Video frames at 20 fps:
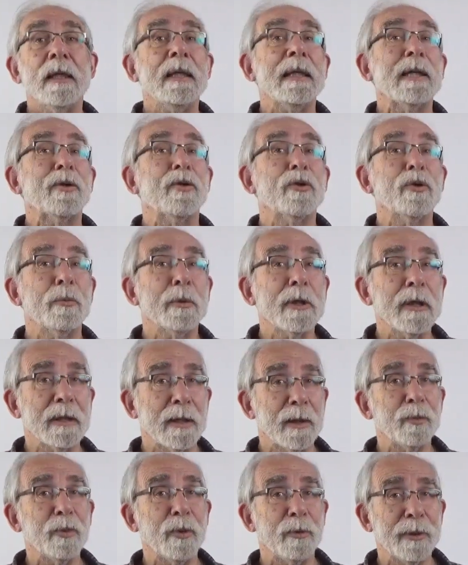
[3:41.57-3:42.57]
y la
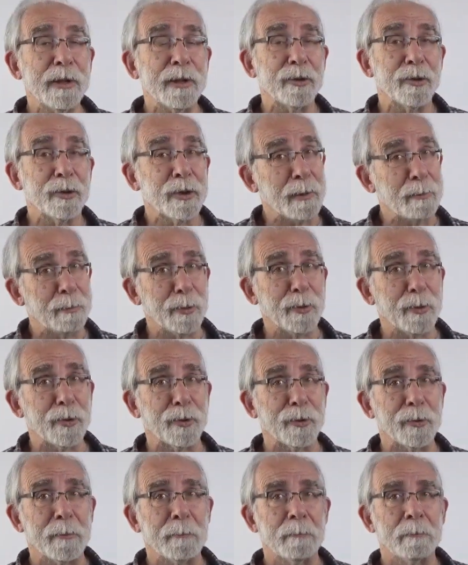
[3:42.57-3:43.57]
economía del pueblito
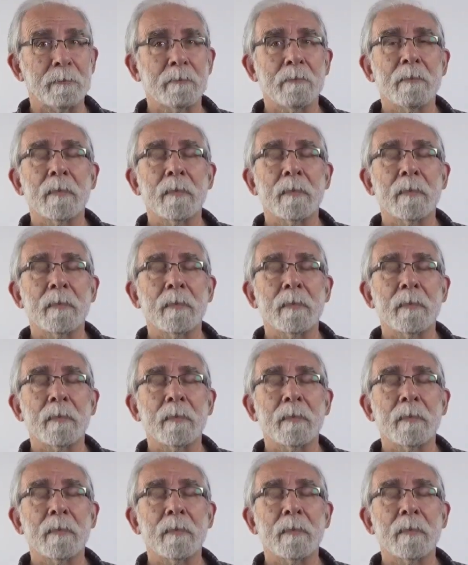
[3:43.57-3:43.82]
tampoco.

* * *

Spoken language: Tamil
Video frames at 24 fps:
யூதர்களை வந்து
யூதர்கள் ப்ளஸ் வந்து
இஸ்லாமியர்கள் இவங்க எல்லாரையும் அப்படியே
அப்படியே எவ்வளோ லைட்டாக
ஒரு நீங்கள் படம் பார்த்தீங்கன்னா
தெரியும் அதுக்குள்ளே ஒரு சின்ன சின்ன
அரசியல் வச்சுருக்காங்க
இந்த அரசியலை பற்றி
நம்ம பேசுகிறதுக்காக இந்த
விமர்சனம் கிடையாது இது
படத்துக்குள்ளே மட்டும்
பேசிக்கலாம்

==

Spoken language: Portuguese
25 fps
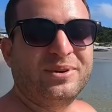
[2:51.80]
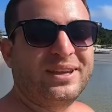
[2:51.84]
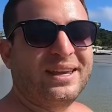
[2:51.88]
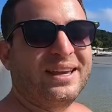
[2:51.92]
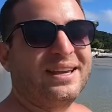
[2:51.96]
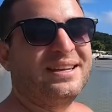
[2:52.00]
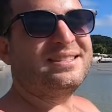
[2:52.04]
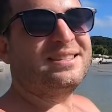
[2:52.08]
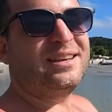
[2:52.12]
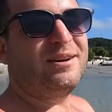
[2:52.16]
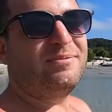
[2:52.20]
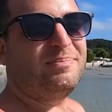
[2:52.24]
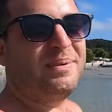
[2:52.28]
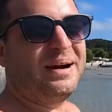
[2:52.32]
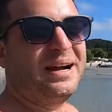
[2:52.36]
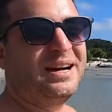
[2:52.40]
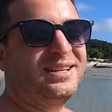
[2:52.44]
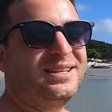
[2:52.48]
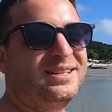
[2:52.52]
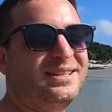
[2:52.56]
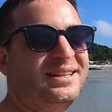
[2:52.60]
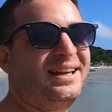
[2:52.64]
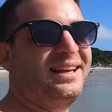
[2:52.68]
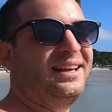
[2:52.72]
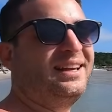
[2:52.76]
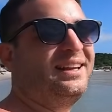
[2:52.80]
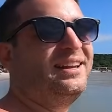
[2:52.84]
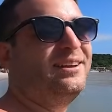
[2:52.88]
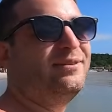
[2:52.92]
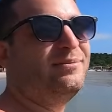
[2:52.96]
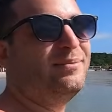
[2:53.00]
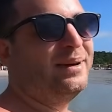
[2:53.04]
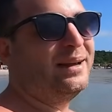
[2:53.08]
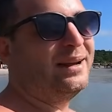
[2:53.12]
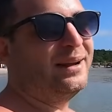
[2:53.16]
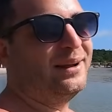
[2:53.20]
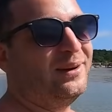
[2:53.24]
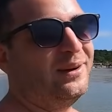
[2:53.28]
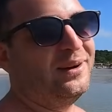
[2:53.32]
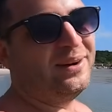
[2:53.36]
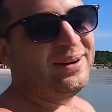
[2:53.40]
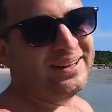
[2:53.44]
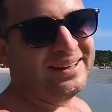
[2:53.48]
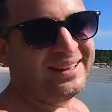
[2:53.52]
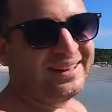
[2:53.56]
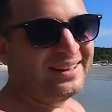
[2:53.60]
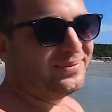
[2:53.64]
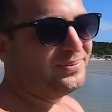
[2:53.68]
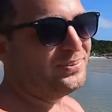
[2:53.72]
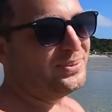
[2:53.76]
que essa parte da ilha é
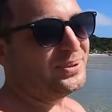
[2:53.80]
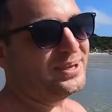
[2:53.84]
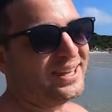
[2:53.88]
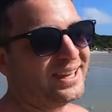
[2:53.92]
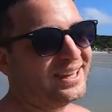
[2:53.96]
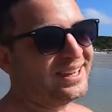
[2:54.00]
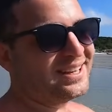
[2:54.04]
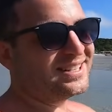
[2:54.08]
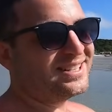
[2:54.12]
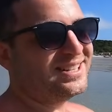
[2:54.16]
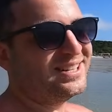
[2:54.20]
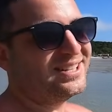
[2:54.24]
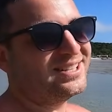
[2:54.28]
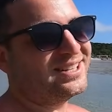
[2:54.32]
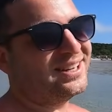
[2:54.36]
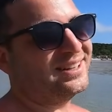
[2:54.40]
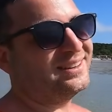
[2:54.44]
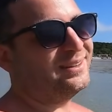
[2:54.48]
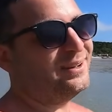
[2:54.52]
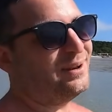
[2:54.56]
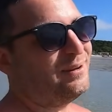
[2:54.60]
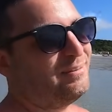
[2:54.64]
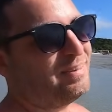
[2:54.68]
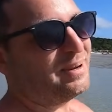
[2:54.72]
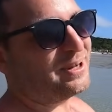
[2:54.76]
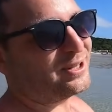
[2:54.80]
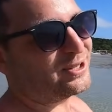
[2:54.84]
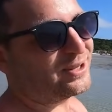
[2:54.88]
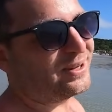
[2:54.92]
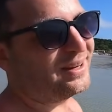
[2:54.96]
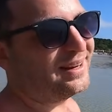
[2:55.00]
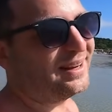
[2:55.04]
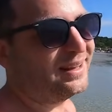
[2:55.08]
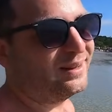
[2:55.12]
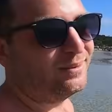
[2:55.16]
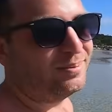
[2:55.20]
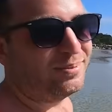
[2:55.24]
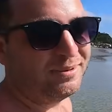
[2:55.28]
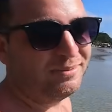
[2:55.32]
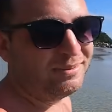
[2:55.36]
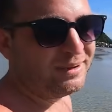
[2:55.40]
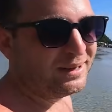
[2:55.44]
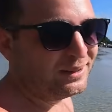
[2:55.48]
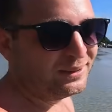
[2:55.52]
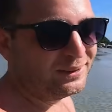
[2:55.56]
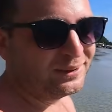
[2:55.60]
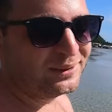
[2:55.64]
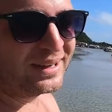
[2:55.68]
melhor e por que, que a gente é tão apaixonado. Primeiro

**WORK INSTRUCTION**
Check each line above for the string "language" and show the ones that have it.

**RESULT**
Spoken language: Tamil
Spoken language: Portuguese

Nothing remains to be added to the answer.